Penny Webb-Smart: whole-of-government approach to service

A crowd of people

Service delivery is about people: the customer, and the community of workers government increasingly needs to deliver 21st century transactions. A senior executive in NSW talks service innovation.

What if public services were available and delivered where and when you needed them? What if some long-standing and complex public policy problems could be reduced or even solved? What if far fewer people “fell through the cracks” between health, education, welfare, and justice public services? What if public services could be customised to your individual needs?

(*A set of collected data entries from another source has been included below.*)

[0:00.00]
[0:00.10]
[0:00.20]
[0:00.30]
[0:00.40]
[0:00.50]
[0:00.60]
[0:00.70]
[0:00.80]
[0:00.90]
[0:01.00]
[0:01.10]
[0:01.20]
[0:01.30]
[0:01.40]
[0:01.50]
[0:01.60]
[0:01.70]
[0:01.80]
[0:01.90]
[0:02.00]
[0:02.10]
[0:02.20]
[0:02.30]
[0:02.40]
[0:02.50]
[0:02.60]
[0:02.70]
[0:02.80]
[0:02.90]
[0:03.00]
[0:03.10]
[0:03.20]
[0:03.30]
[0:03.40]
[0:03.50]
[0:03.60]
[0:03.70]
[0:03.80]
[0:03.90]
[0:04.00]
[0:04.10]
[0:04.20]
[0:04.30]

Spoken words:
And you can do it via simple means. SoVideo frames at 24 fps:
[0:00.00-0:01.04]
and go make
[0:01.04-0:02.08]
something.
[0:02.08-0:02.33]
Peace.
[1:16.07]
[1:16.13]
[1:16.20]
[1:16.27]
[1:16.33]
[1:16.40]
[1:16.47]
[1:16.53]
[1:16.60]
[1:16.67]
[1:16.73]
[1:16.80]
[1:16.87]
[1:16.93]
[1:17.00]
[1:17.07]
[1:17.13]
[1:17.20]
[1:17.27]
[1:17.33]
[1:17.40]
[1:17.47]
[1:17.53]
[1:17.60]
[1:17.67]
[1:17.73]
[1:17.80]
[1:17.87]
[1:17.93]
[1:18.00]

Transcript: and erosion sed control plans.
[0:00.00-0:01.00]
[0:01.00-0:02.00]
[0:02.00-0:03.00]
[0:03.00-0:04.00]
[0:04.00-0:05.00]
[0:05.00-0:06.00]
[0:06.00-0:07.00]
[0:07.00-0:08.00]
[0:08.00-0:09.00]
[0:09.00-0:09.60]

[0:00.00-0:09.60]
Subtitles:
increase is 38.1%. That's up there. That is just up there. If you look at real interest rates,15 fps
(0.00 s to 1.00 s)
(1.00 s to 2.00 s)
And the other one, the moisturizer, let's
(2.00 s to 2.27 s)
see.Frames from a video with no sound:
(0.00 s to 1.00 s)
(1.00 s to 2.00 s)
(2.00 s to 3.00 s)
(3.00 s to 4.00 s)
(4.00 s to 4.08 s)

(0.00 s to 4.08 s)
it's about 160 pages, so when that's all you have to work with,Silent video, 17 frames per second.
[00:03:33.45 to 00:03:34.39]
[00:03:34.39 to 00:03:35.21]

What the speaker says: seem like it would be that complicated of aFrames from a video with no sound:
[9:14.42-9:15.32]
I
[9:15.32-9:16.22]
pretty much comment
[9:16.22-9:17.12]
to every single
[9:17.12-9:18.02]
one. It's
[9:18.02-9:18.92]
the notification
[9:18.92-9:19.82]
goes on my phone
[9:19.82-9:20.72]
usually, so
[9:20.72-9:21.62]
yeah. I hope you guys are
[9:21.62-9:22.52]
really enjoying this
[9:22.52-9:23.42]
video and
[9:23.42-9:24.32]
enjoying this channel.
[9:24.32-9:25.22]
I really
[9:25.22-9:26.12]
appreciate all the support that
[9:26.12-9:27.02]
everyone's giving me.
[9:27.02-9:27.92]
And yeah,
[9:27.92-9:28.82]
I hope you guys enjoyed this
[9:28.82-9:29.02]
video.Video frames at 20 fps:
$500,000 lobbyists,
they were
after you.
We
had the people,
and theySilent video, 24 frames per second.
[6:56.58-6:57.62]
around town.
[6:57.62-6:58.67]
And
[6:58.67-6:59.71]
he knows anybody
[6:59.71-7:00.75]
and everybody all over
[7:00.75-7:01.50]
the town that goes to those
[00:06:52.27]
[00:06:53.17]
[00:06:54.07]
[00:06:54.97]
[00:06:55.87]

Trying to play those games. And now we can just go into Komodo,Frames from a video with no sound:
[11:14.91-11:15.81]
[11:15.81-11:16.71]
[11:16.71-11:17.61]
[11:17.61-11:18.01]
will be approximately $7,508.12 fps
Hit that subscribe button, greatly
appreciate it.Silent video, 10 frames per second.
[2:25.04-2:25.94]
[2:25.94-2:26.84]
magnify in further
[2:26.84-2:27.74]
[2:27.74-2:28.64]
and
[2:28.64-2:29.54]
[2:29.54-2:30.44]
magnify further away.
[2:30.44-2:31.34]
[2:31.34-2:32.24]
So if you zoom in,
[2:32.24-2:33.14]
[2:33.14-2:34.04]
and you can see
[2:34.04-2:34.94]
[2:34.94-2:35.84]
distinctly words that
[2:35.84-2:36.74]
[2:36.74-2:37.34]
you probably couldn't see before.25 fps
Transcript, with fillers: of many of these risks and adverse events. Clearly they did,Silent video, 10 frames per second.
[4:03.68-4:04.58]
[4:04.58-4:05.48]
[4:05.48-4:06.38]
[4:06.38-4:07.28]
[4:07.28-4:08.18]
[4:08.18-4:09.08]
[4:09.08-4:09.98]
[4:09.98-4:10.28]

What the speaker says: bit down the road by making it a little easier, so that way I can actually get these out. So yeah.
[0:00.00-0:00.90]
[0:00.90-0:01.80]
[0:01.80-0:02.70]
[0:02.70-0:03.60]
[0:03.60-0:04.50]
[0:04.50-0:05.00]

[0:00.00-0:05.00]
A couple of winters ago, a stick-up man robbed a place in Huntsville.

While these questions are not necessarily new, what is new is that the digital economy provides new tools and methodologies that offer new answers to old questions. And to new and relevant questions like, “what if communities were able to design and deliver their own services?”.

Starting with people

The tools of the digital economy start with people, rather than technology, so services can be designed around user needs and underlying problems. The tools include:

  • Methodologies for deep understanding of and insight into users, including design thinking and co-design;
  • Ways of working based on testing and learning, the idea being to lower risk by progressively testing potential solutions so it’s possible to change direction (or stop) before much time and money is spent;
  • Technology which is radically faster and cheaper to deploy (for a very basic example: I can and have launched a website in an afternoon with no coding experience); and
  • New digital business models, including crowdsourcing and platforms.

Because the key to success is starting with citizens — understanding the real problem we are trying to solve and what else is happening in the citizen’s life around the service or problem — collaborating across agency boundaries is critical. Government agencies have long understood the answer to many issues crossing agency boundaries — think about a youth offender or a mentally ill elderly person in public housing to name just two of dozens of potential examples.